When you are a new hire it is difficult to know who you can trust. I would take a chance and ask the Assistant supervisor who has made comments on the nitpicker to meet you for coffee or lunch. I would only have this conversation away from the office. I would then see if she will talk more openly about this person, if so ask her to go to a meeting with your supervisor and the two of you can explain how she talks to you. Often if only one person talks to a supervisor that person is looked upon as a whiney malcontent but if two or more will go at the same time and explain what is happening something will get done.
Explain that you love your job and the challenge to learn new things ect but you can not stay if the situation doesn't change. If many of you say the same things; hopefull the company will see that she is the issue not the employees under her. Hopefully they will see that correcting her behavior is the answer. If not explain to your supervisor that talking to one person and fixing the problem is a lot more cost effective then constantly having to hire and train new people all the time.
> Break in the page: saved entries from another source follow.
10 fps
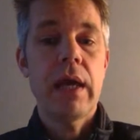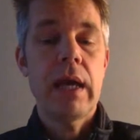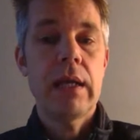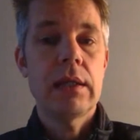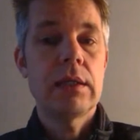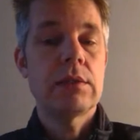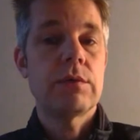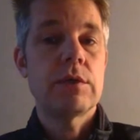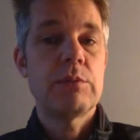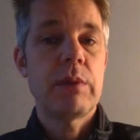and it is
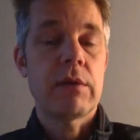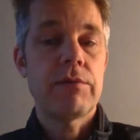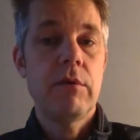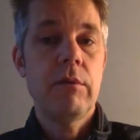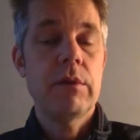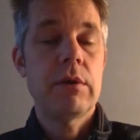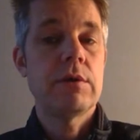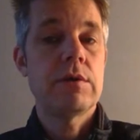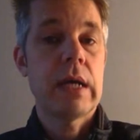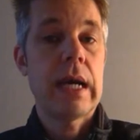respectful
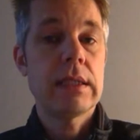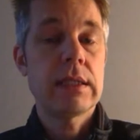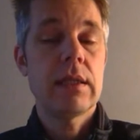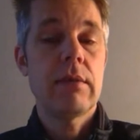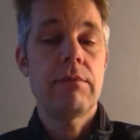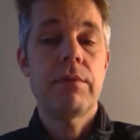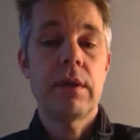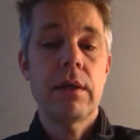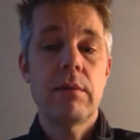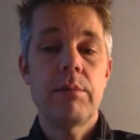because you're asking them for
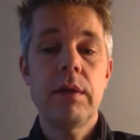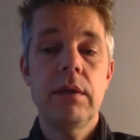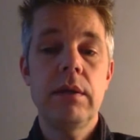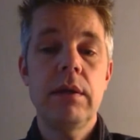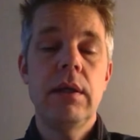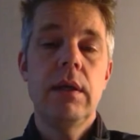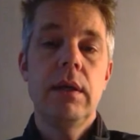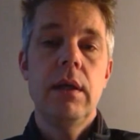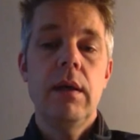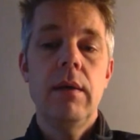their opinion.
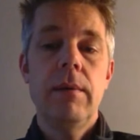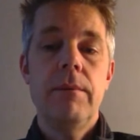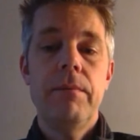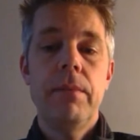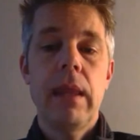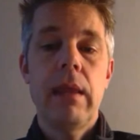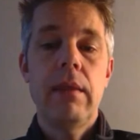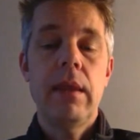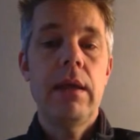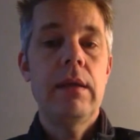
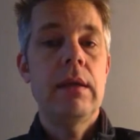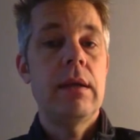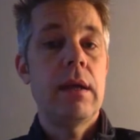And then in the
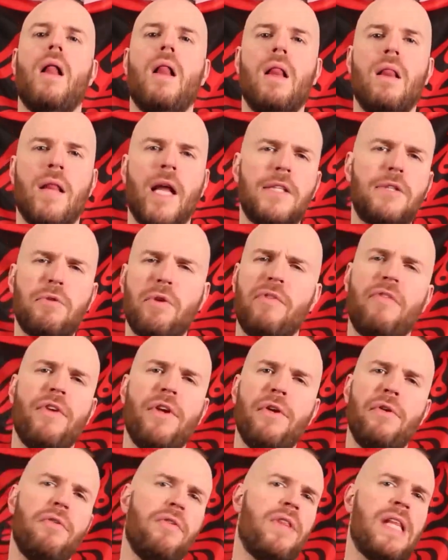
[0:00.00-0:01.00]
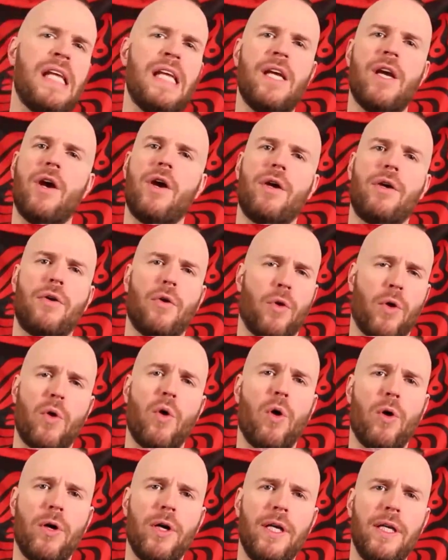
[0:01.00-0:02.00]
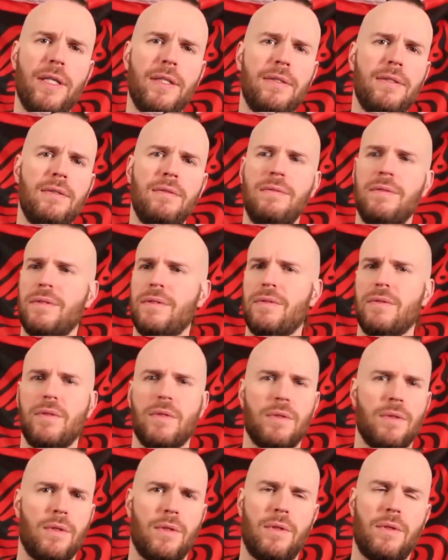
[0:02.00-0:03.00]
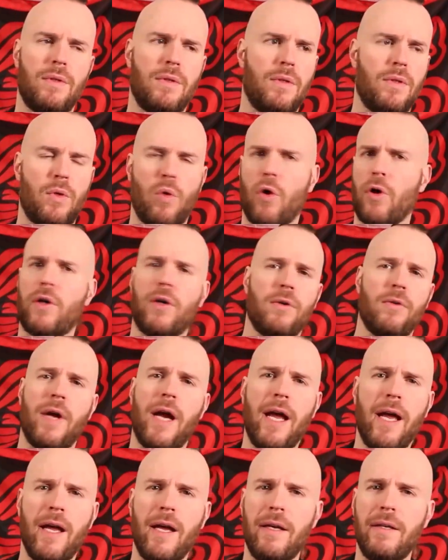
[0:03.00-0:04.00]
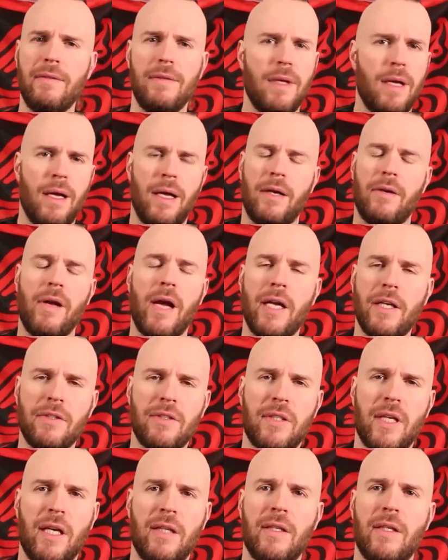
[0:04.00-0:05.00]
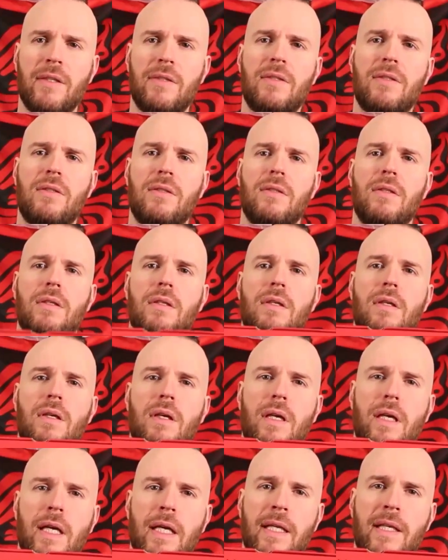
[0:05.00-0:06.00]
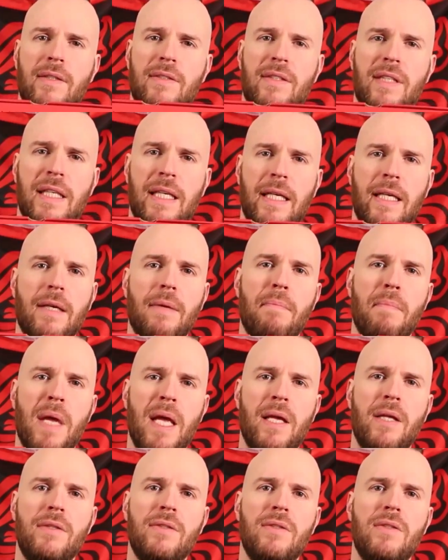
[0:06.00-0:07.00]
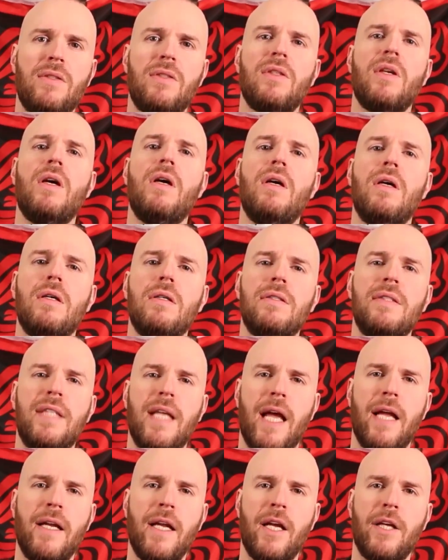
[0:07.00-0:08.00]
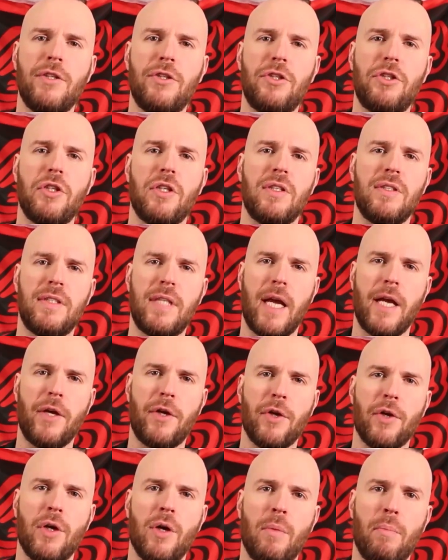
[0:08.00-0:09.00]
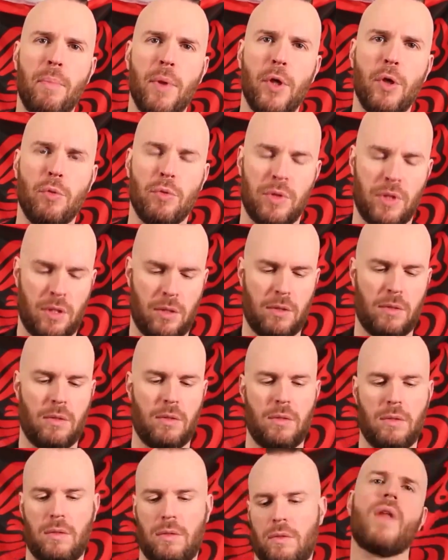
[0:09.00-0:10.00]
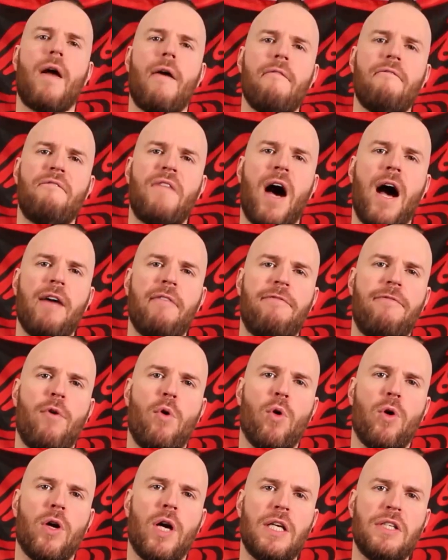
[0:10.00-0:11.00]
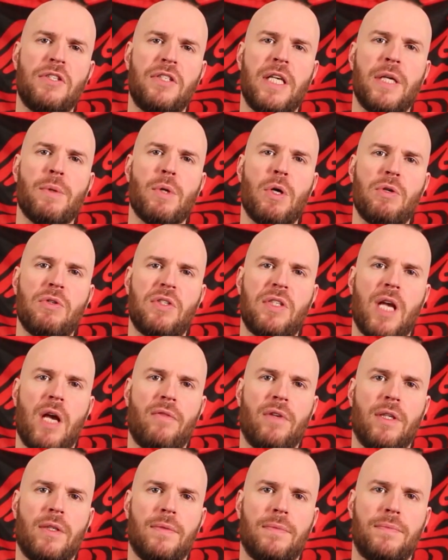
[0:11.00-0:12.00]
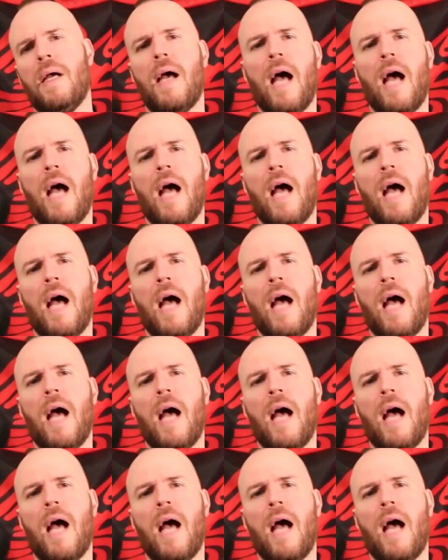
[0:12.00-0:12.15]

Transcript: Let's review the Corcoran, I don't know how you say this. It is the men's 10-inch tanker boot, 5407.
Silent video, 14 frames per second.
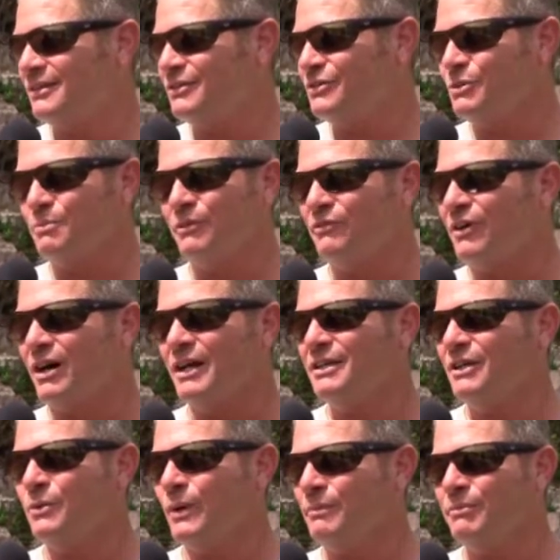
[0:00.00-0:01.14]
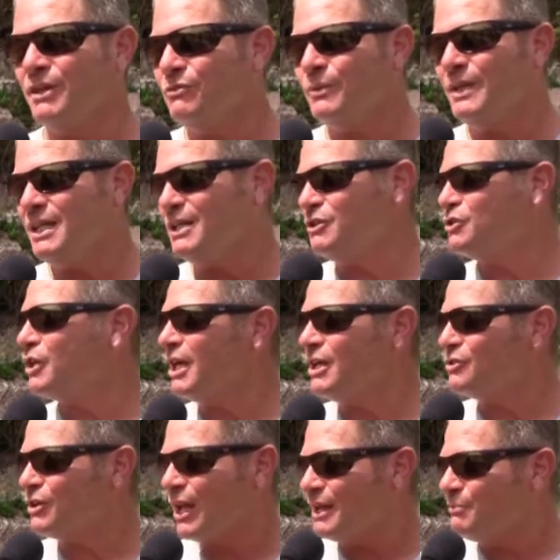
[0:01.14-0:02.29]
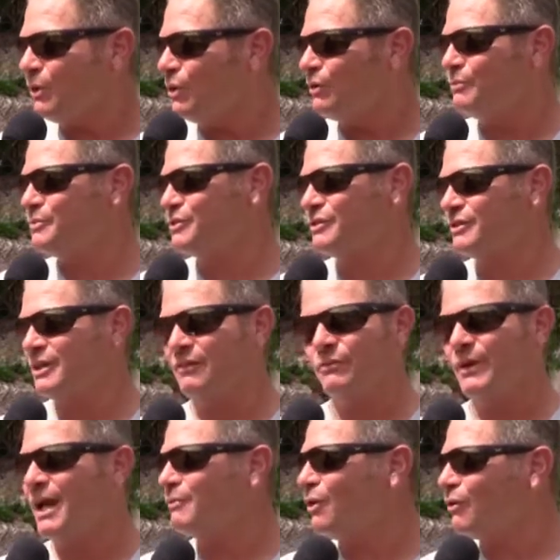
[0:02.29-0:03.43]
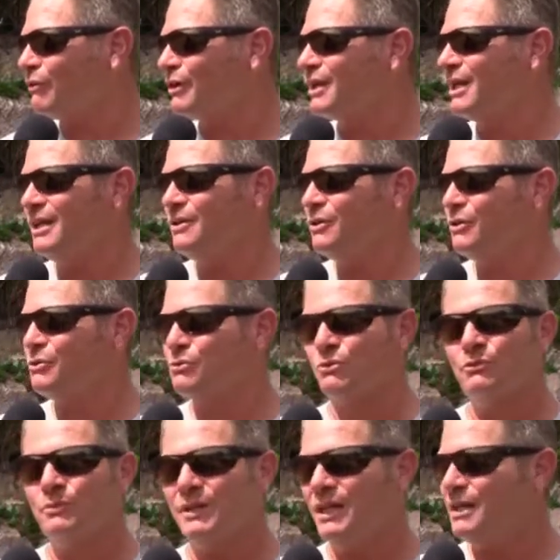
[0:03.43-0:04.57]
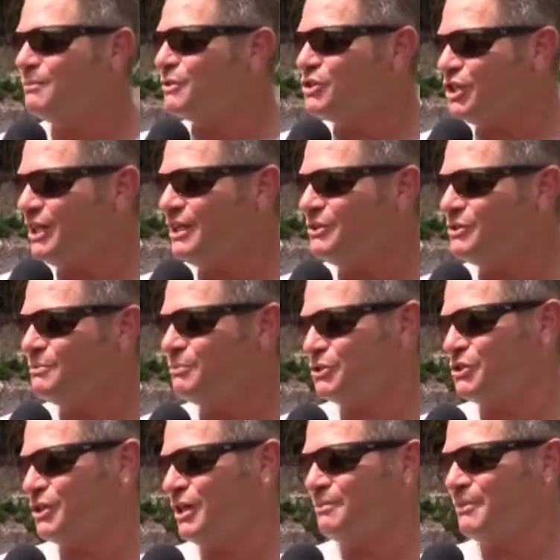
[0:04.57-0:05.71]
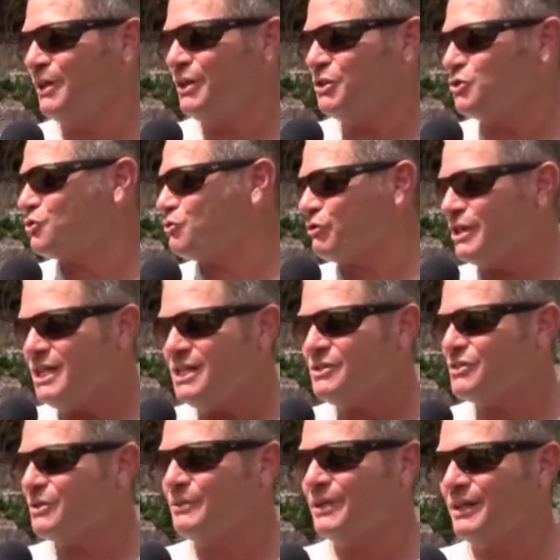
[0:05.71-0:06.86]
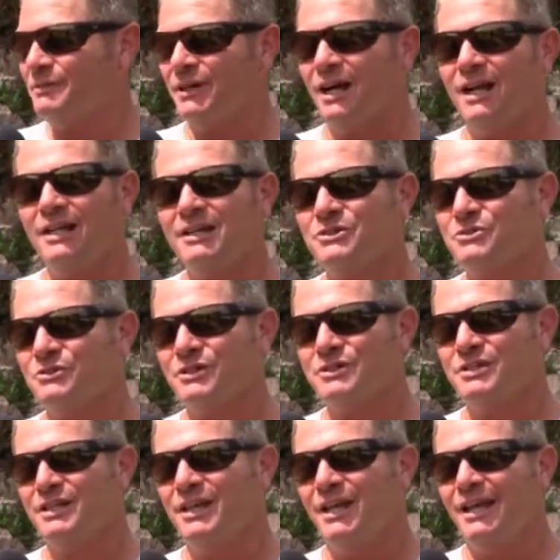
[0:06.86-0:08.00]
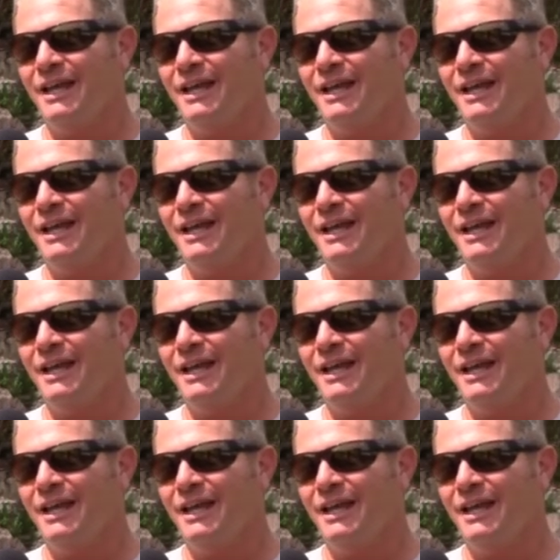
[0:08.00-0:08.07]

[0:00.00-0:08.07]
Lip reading: to provide equipment if we need to change light bulbs, if we have a hurricane go through, if we need a machine to push up trees or whatever. Island Construction.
Believe me I understand where you are coming from. I worked in a furniture store a few years ago. I sold a couch to a customer and the delivery guys couldn't get it in the house. They tried to get it in and ended up breaking a window on her storm door. The sales manager came to me and yelled at me that I should have known better than to sell that couch to that customer. It was all my fault and now the company had to pay to fix the window and do a free delivery. Some managers are good numbers people but need a lot of training to manage people.